Les forestiers-sapeurs sont environs 700 en France et participent ponctuellement au dispositif de lutte contre les incendies de forêt. Ils sont d’une manière générale toujours partie prenante du volet prévention : création et entretien des accès stratégiques et des points d’eau, coupures de combustible, débrousaillages, brûlages dirigés…
Le dispositif de surveillance des massifs, renforcé en période estivale, est complété par des vigies et tours de guets situées sur les points hauts et par des survols aériens.

Véhicule de forestiers-sapeurs.
Caractéristiques des pistes DFCI
Les pistes DFCI sont "harmonisées" selon un cahier des charges précis, qui est le même quelle que soit la région. Cela garanti un "type" de pistes reconnaissable entre tous.

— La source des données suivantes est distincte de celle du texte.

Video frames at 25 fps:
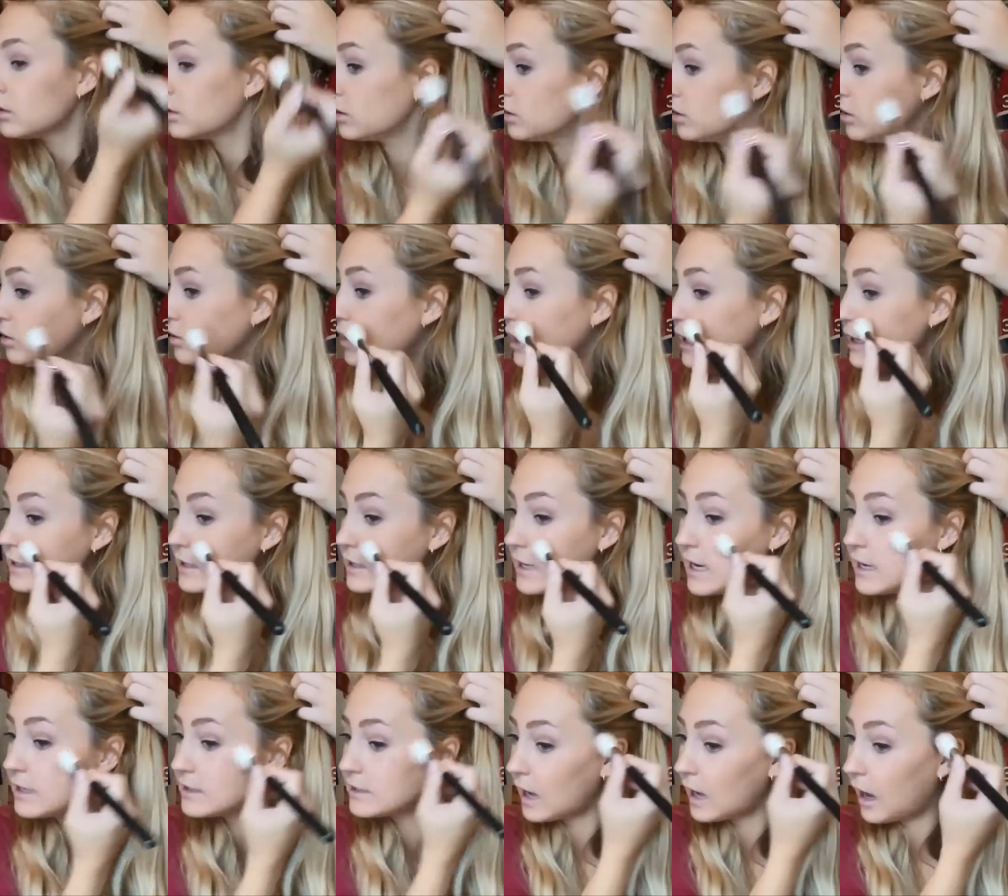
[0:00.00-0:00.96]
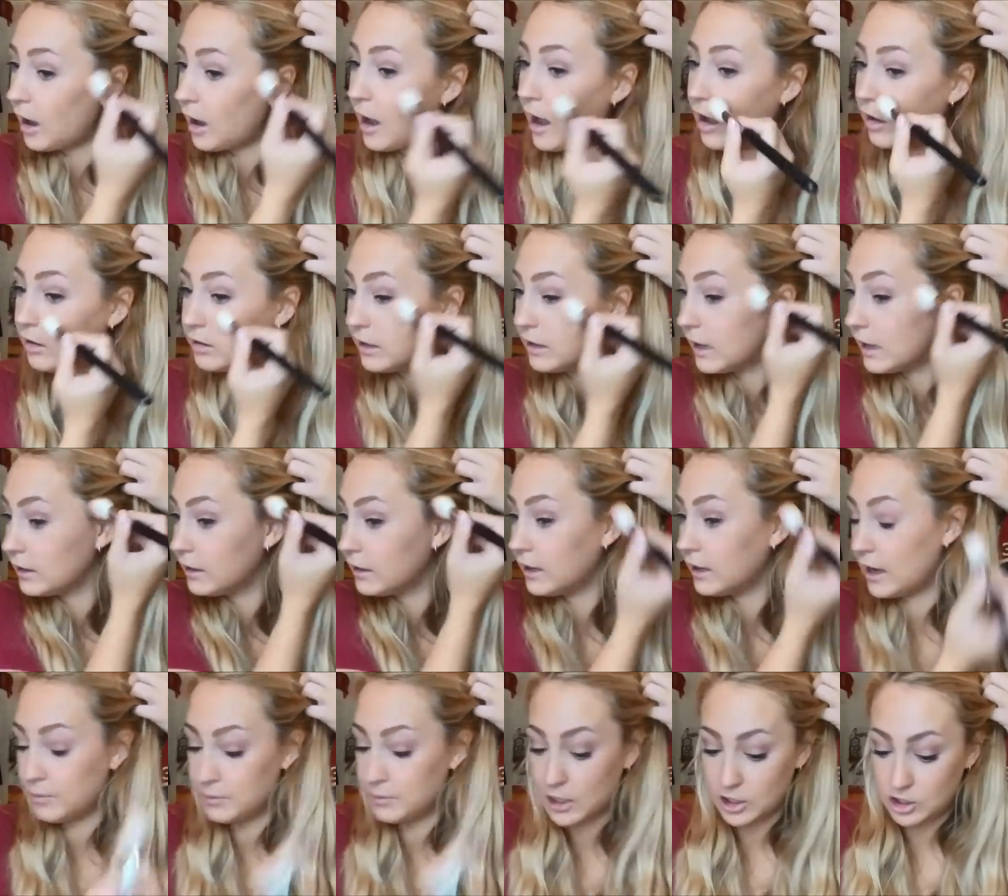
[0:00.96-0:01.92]
You guys can't tell how
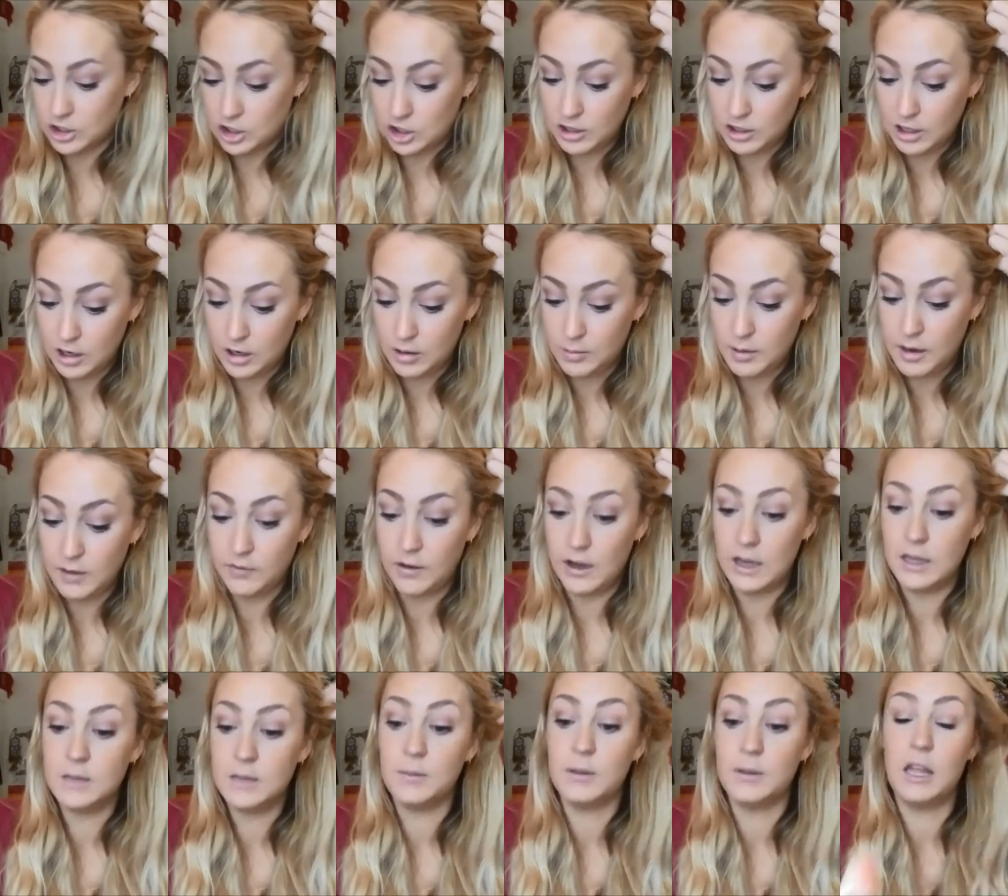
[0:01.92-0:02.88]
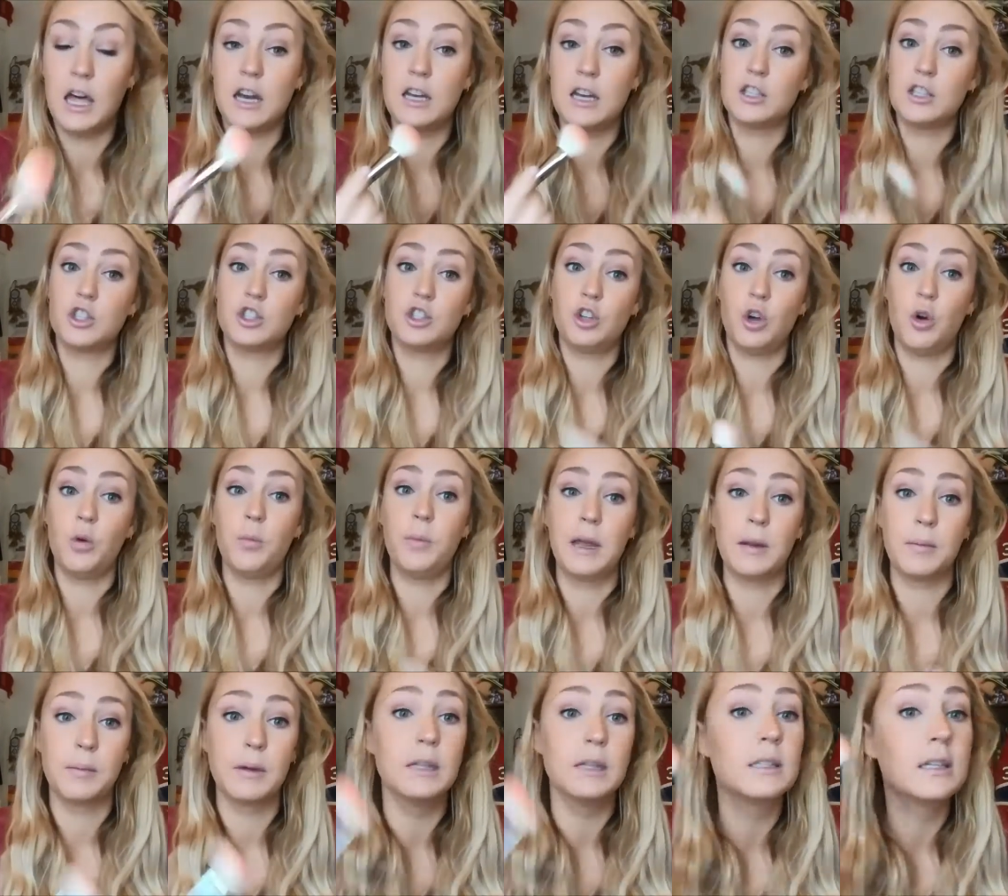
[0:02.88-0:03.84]
lightly I'm touching that on my face, but that is so
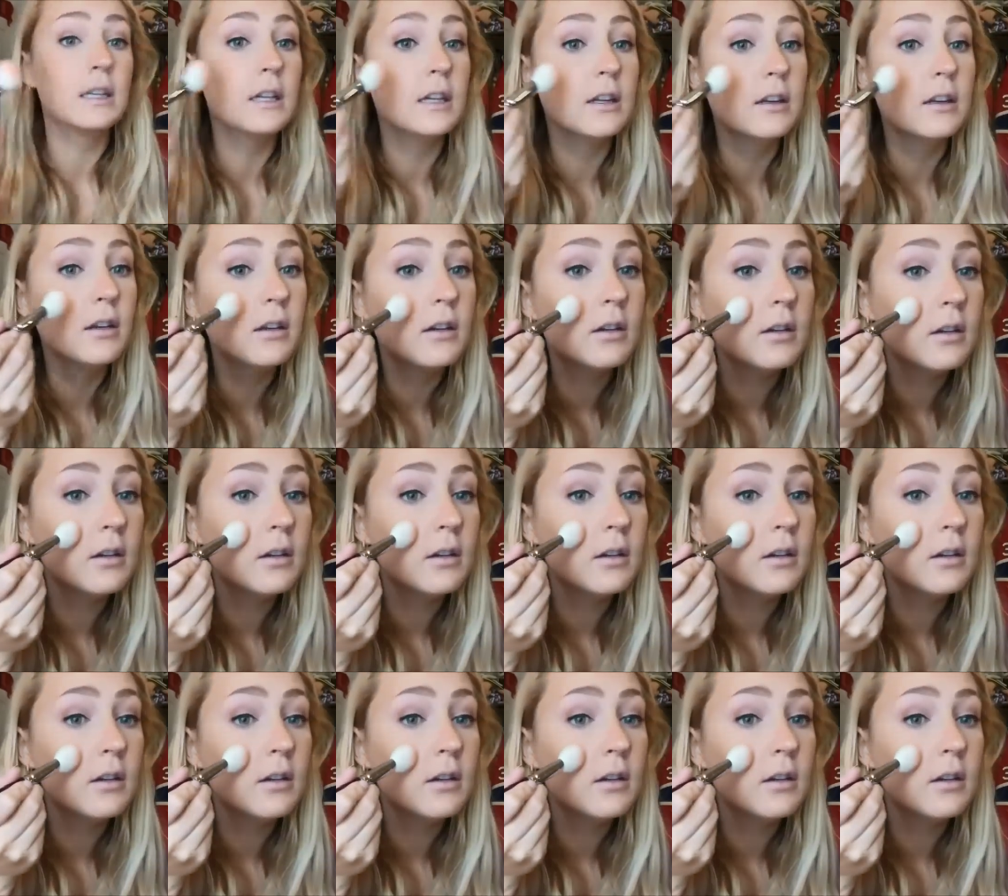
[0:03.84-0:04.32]
pigmented.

Afin de permettre une circulation rapide et sûre des véhicules d’intervention, elles ont une bande de roulement de 3 à 6 mètres, un gabarit de dégagement de 2 m de largeur hors de la piste et de 4 m de hauteur. Elles sont équipées d’aires de croisement et d’aires de retournement à intervalle régulier. La pente maximum ne doit pas dépasser 15% et le dévers ne doit pas excéder 5%.
Les courbes ont un diamètre de braquage de minimum 28 mètres. Elles possèdent toutes une bande débroussaillée et elles doivent déboucher sur un axe de circulation.
Bien sûr, il s’agit là d’un cahier des charges idéal, qui peut être localement contredit par un terrain qui interdit d’y répondre. Mais cela donne quand même une “couleur” caractéristique aux pistes DFCI.
Ces pistes sont de véritables ouvrages d’art et doivent être entretenues “régulièrement”. Il s’agit de débroussaillages, de terrassement et du concassage des plus grosses pierres.
Dans un même massif, on va rouler par endroit sur des pistes très propres, puisque “rafraîchies” quelques mois auparavant, ou d’autres pistes très cassantes, puisque en passe d’être revues… Seule une bonne connaissance du massif et des repérages réguliers permettent de connaître la roulabilité d’une piste.
Pendant ou juste après des coupes de bois et autres travaux forestiers importants, les pistes sont très dégradées à cause des ornières laissées par les engins à chenilles et les restes de bois mort. Mais, quelques semaines après, ces mêmes pistes sont souvent “refaites à neuf”.
Après de fortes pluies, certaines pistes sont bien drainées et seront agréables à rouler, d’autres, sur des terrains plus argileux ou situées dans des cuvettes, ne seront que flaques et boue ou auront été ravinées par ruissellement.